Re: [PATCH] block, bfq: keep peak_rate estimation within range 1..2^32-1

From: Konstantin Khlebnikov
Date: Tue Mar 20 2018 - 03:41:36 EST


On 20.03.2018 06:00, Paolo Valente wrote:


Il giorno 19 mar 2018, alle ore 14:28, Konstantin Khlebnikov <khlebnikov@xxxxxxxxxxxxxx> ha scritto:

On 19.03.2018 09:03, Paolo Valente wrote:
Il giorno 05 mar 2018, alle ore 04:48, Konstantin Khlebnikov <khlebnikov@xxxxxxxxxxxxxx> ha scritto:

Rate should never overflow or become zero because it is used as divider.
This patch accumulates it with saturation.

Signed-off-by: Konstantin Khlebnikov <khlebnikov@xxxxxxxxxxxxxx>
---
block/bfq-iosched.c | 8 +++++---
1 file changed, 5 insertions(+), 3 deletions(-)
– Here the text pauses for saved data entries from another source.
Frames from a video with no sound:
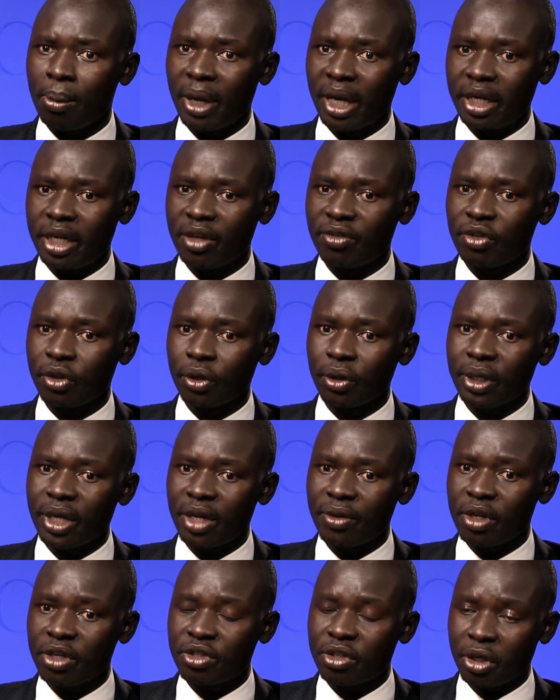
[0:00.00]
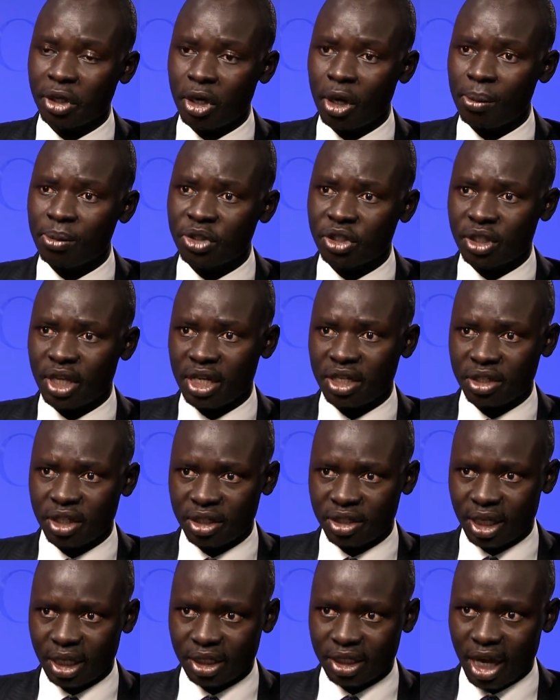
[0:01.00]
But if you look at the
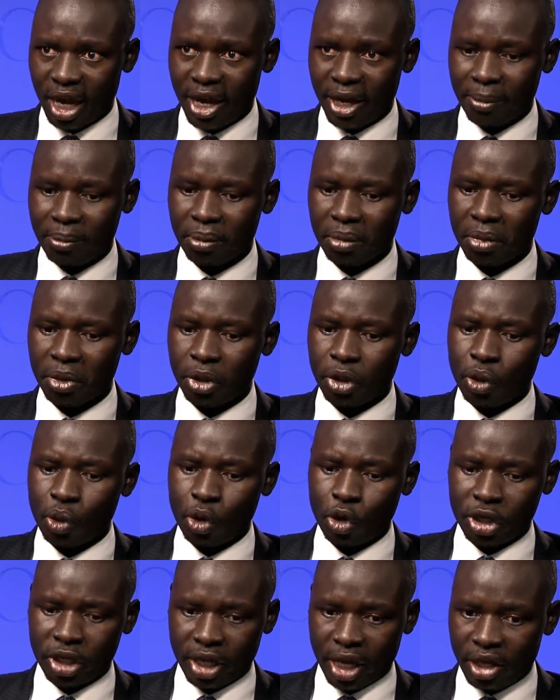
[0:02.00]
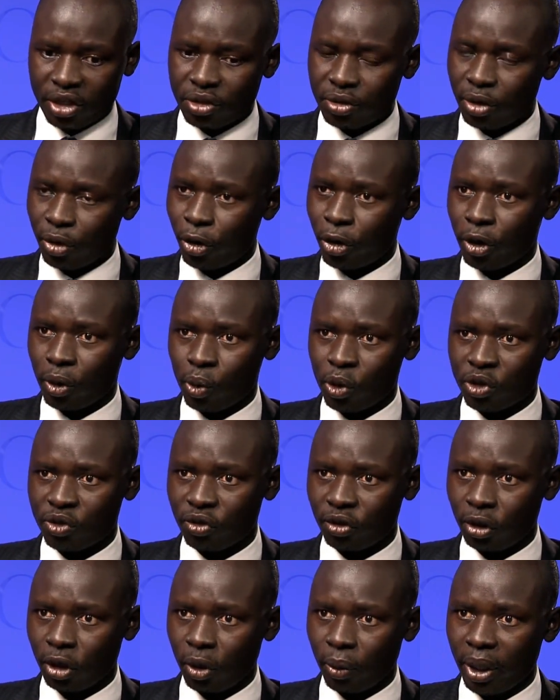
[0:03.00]
circumstances at time, yes, the oil
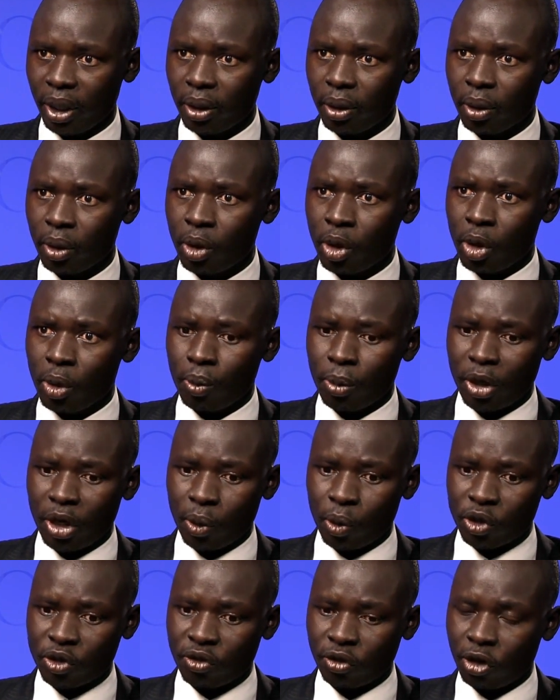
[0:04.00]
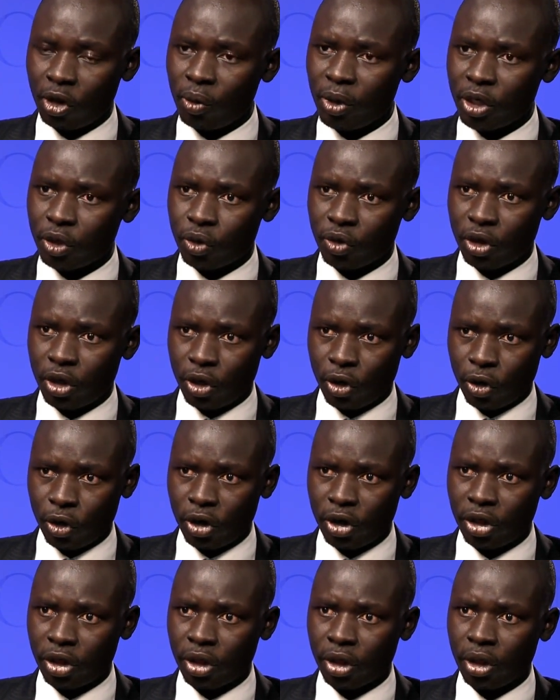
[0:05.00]
was flowing, but it was flowing to the
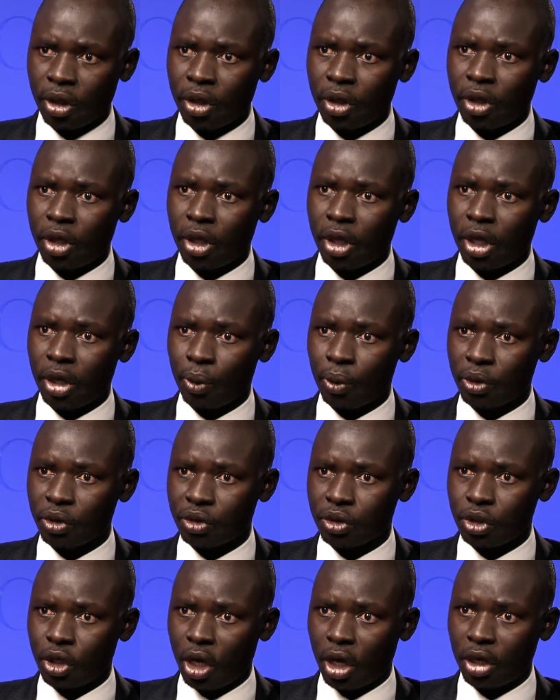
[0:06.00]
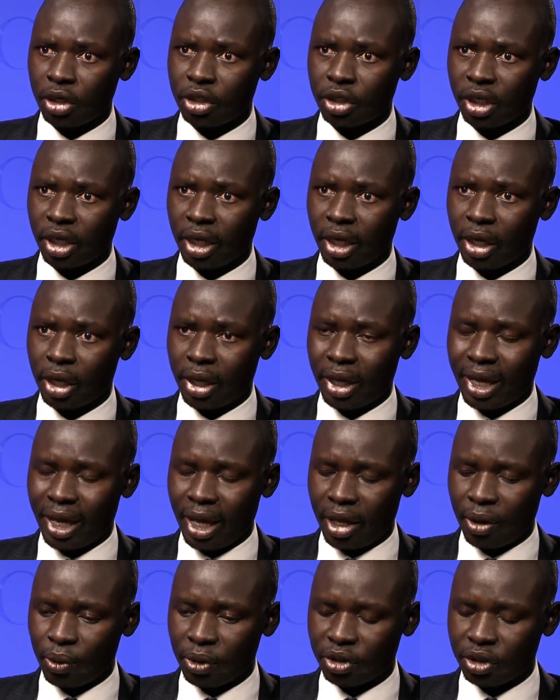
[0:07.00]
north. It was not
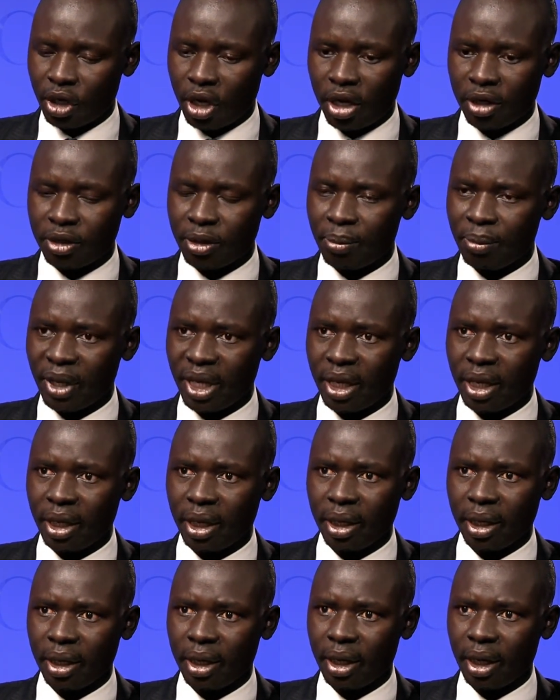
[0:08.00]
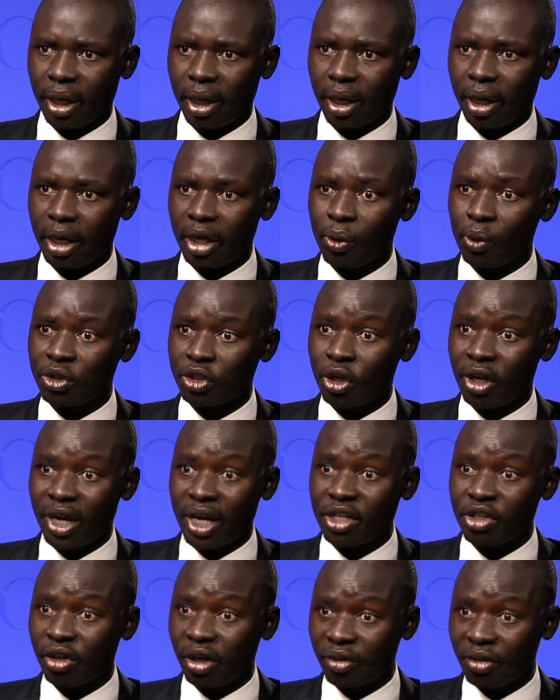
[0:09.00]
entering
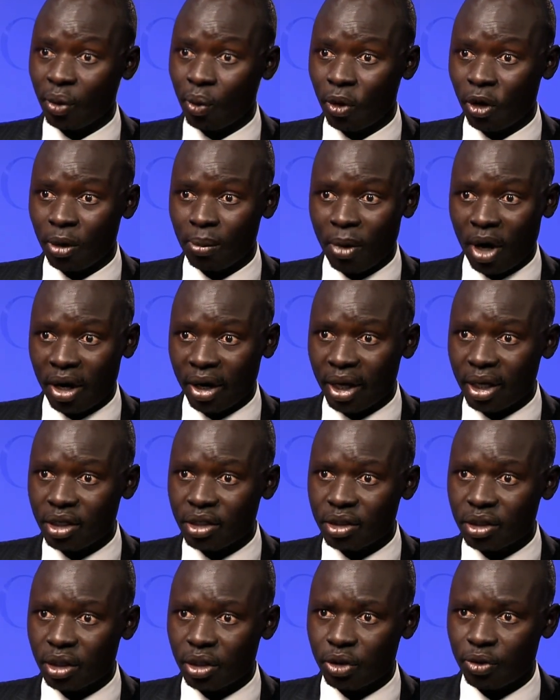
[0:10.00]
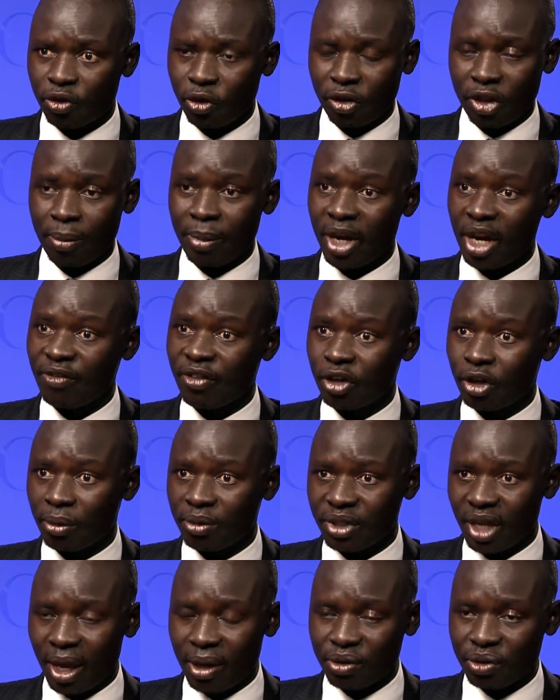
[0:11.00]
the world markets for the benefit
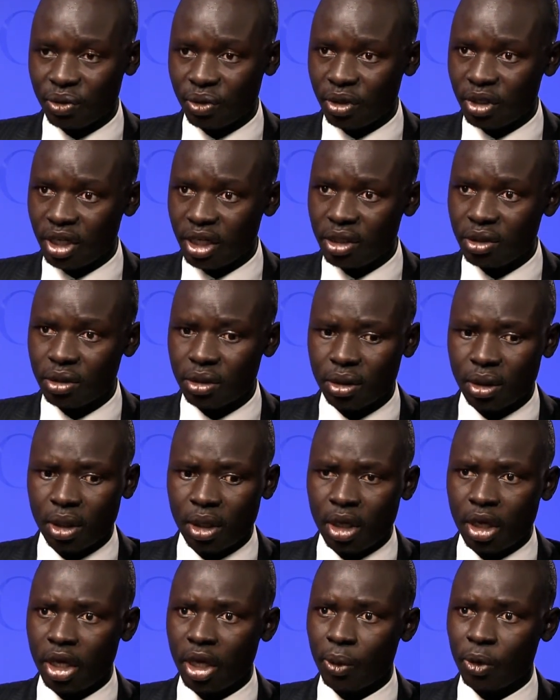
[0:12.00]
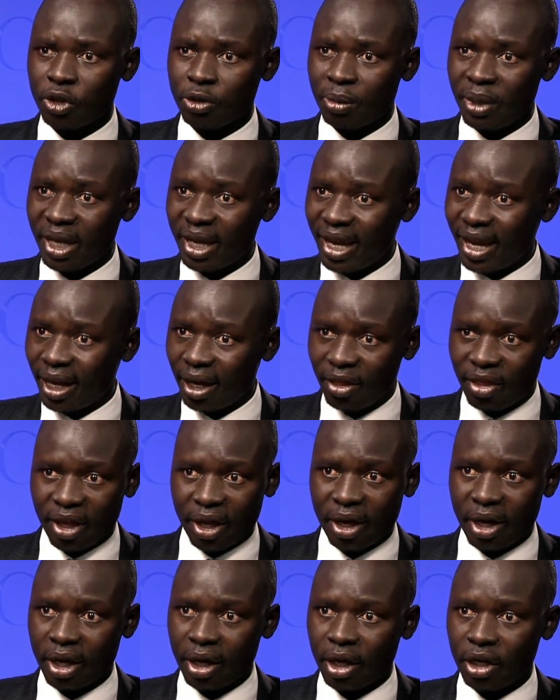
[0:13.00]
of South Sudanese. It was being held
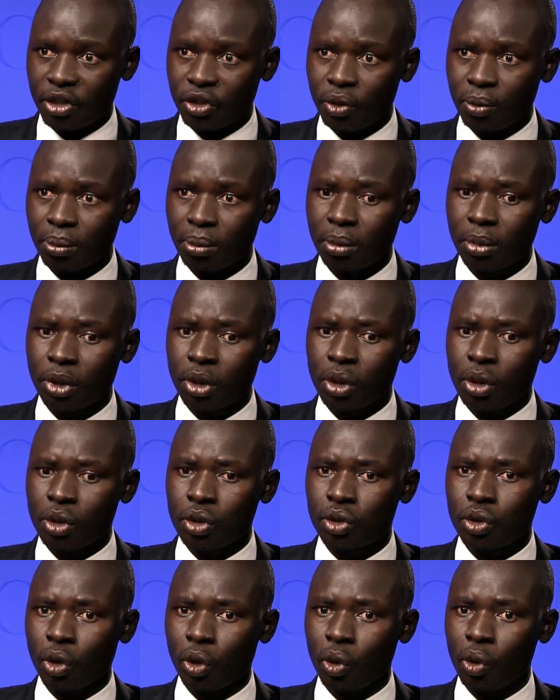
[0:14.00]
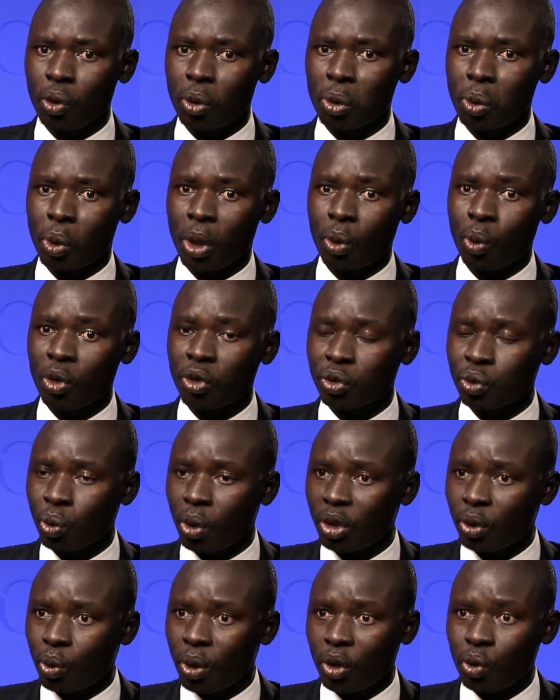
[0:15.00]
there in Khartoum. So
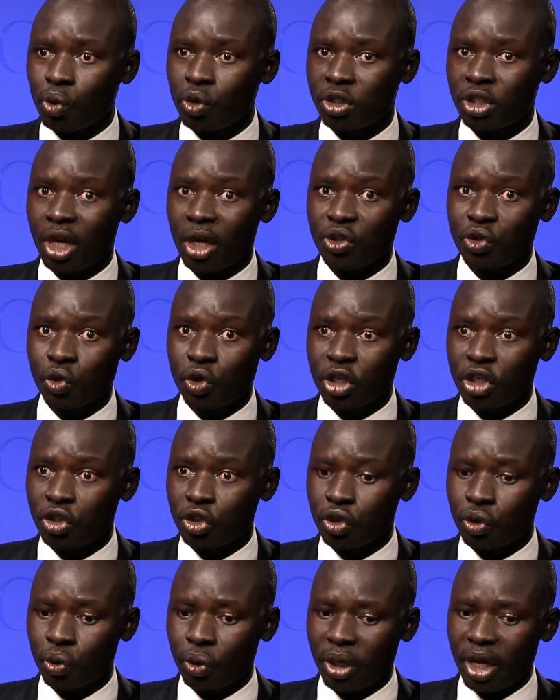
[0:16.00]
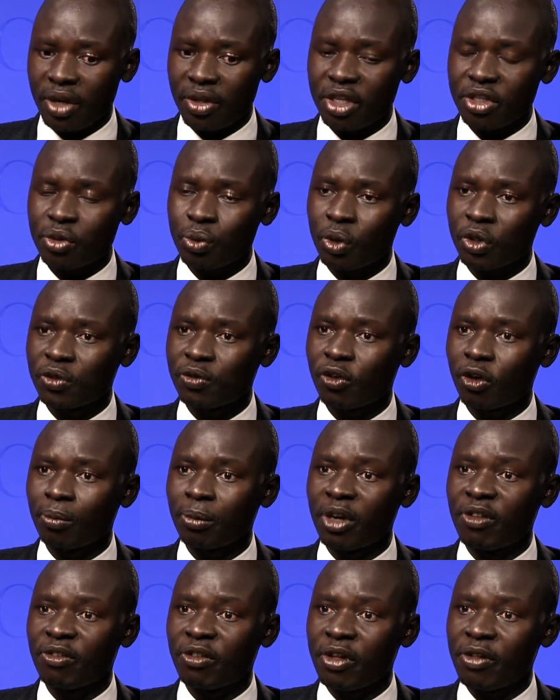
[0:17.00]
what could South Sudanese do? And this was
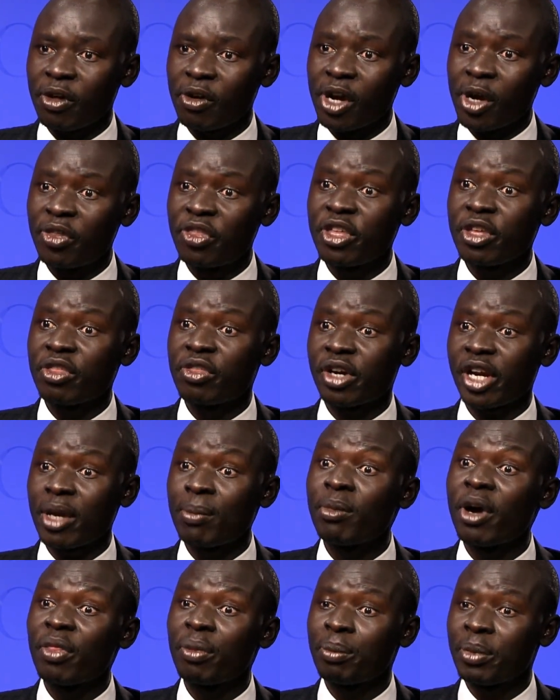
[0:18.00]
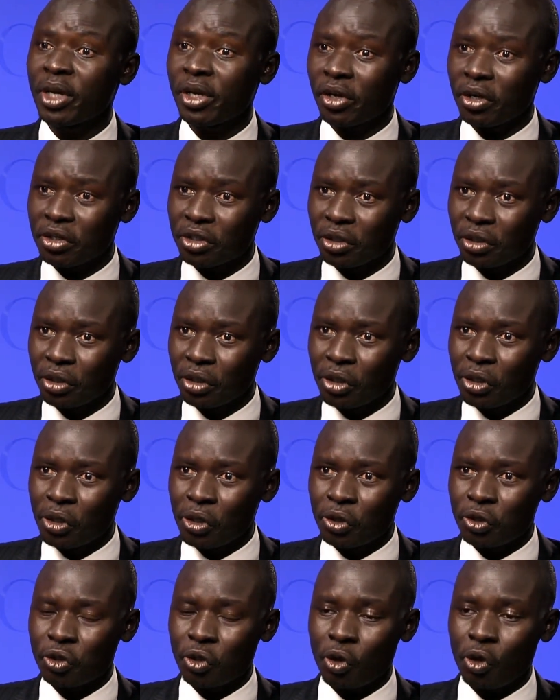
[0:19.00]
from a 3-month period.
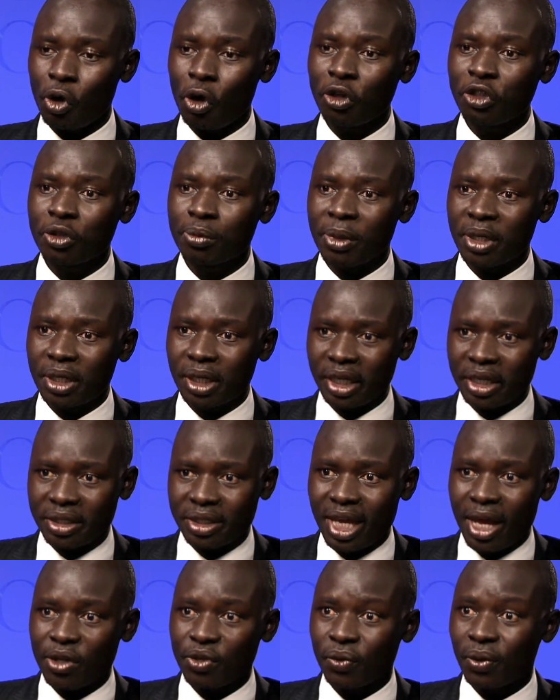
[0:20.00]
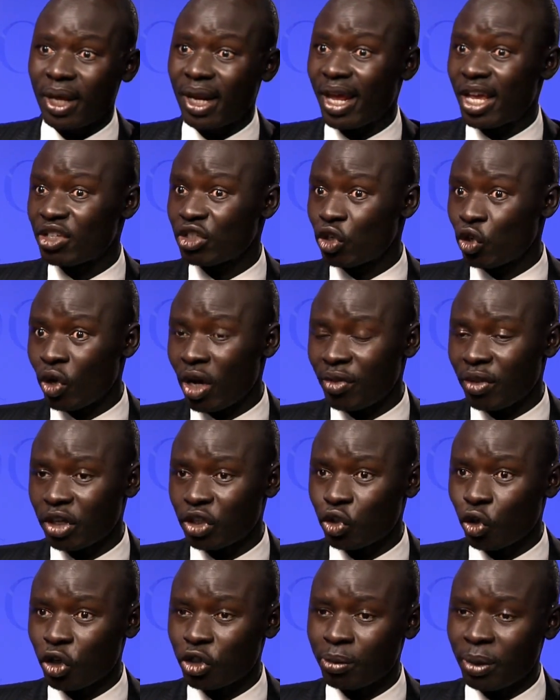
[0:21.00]
So ultimately, South Sudan has no
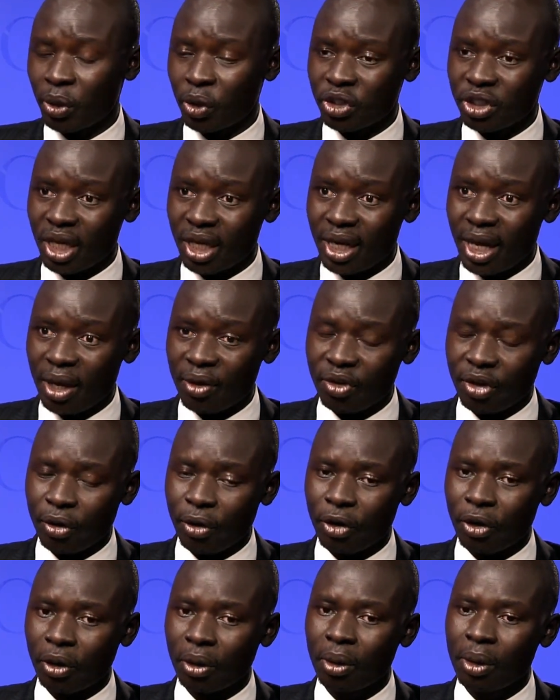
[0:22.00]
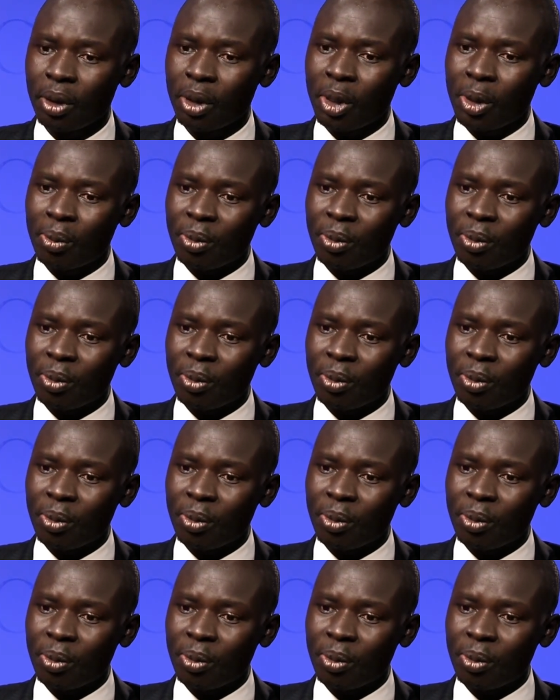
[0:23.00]
other choice but to shut down the oil.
diff --git a/block/bfq-iosched.c b/block/bfq-iosched.c
index aeca22d91101..a236c8d541b5 100644
--- a/block/bfq-iosched.c
+++ b/block/bfq-iosched.c
@@ -2546,7 +2546,8 @@ static void bfq_reset_rate_computation(struct bfq_data *bfqd,

static void bfq_update_rate_reset(struct bfq_data *bfqd, struct request *rq)
{
- u32 rate, weight, divisor;
+ u32 weight, divisor;
+ u64 rate;

/*
* For the convergence property to hold (see comments on
@@ -2634,9 +2635,10 @@ static void bfq_update_rate_reset(struct bfq_data *bfqd, struct request *rq)
*/
bfqd->peak_rate *= divisor-1;
bfqd->peak_rate /= divisor;
- rate /= divisor; /* smoothing constant alpha = 1/divisor */
+ do_div(rate, divisor); /* smoothing constant alpha = 1/divisor */

- bfqd->peak_rate += rate;
+ /* rate should never overlow or become zero */
It is bfqd->peak_rate that is used as a divider, and bfqd->peak_rate doesn't risk to be zero even if the variable 'rate' is zero here.
So I guess the reason why you consider the possibility that bfqd->peak_rate becomes zero is because of an overflow when summing 'rate'. But, according to my calculations, this should be impossible with devices with sensible speeds.
These are the reasons why I decided I could make it with a 32-bit variable, without any additional clamping. Did I make any mistake in my evaluation?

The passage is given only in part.